Forms and spaces can be a delight in themselves without any observer feeling any need for features. Architecture makes a statement in its motive, but it cannot pursue a stray suggestion or a wandering word. It will not elucidate. Hence the importance of clarity and strength in the form, which is in a finely conceived building a kind of portrait in building materials emphasising the realities of the human activities being sheltered. If it is clear and incisive it will heighten the experience of these activities by all who come within its range.
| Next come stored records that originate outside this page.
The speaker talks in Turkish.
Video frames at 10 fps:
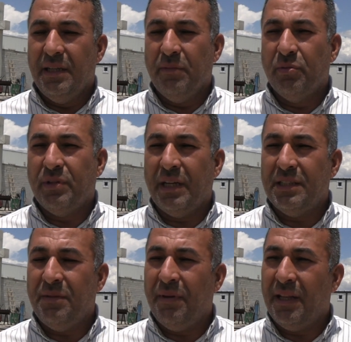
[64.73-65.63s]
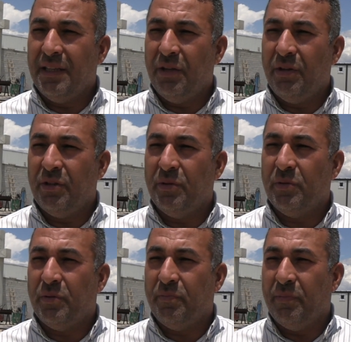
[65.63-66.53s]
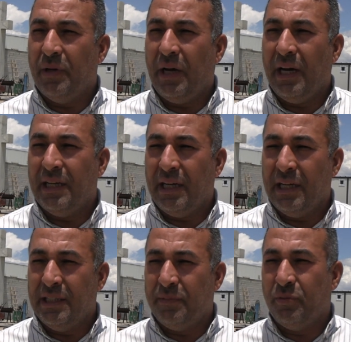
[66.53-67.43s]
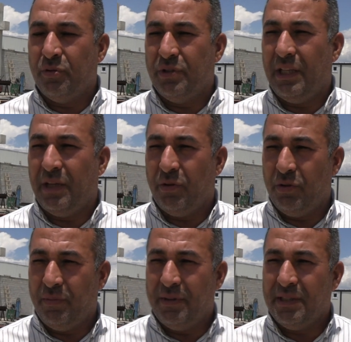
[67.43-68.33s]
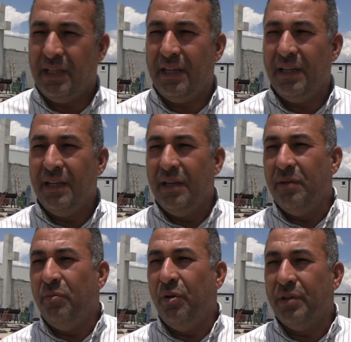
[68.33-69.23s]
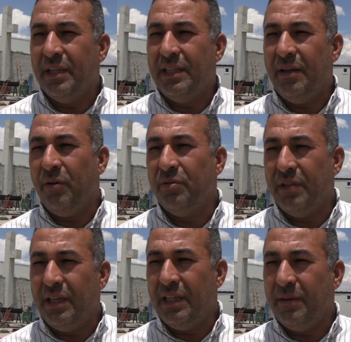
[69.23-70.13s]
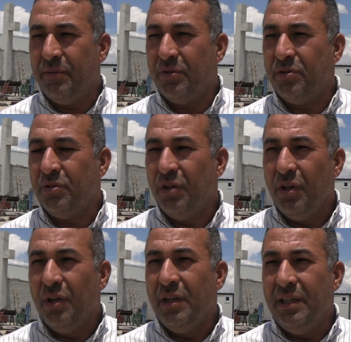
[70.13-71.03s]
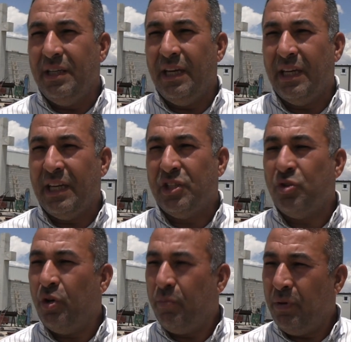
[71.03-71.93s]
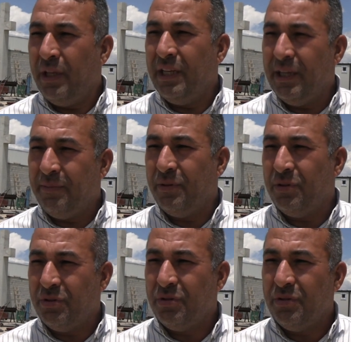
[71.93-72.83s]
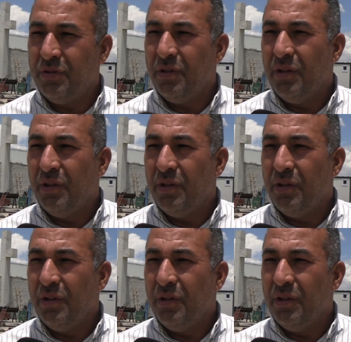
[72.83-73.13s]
bu tarz imalatlar üretiyoruz. Ahır projeler oluyor mesela bölgede. Onları yapıyoruz. Yaya geçiş köprüleri yapıyoruz.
Very often a building of this century, of this country, can be most appropriate simply by being objectively scientific, by encouraging the hesitant advance of building technology, and by refraining from emotional comments or bright small talk. But there are times when a building, because of its position and function, is called upon to say something positive, and then it must be emotionally constructive without being irrelevant.
A building of this century makes a constructive, appropriate statement in the same fundamental architectural language as that used by the Greeks and the Goths. To be real it should be based on a motive which recognizes all the practical and psychological problems connected with the building and synthesizes the solutions to all of them in a single driving architectural theme. After all this the building may not have the same visual attraction for the viewer as it has for the architect. It may not seem elevating or inspiring or reposeful. It may not even appear beautiful. A capacity to appreciate the unbeautiful is a quality which no Featurist would envy and few would be interested in cultivating; yet this is the key to depth in appreciation of architecture and all the useful arts. To be free from the sirens of beauty, pleasingness, delight, is to be free to create and to appreciate the real thing, the whole thing.
To the Featurist, architectural appreciation exists only on a plane of trivia. A popular symbol or a personal association invests a certain memorable combination of colours or textures or proportions with some significance, and the visual reaction to them wherever they are repeated is transferred into an emotion of delight or distaste.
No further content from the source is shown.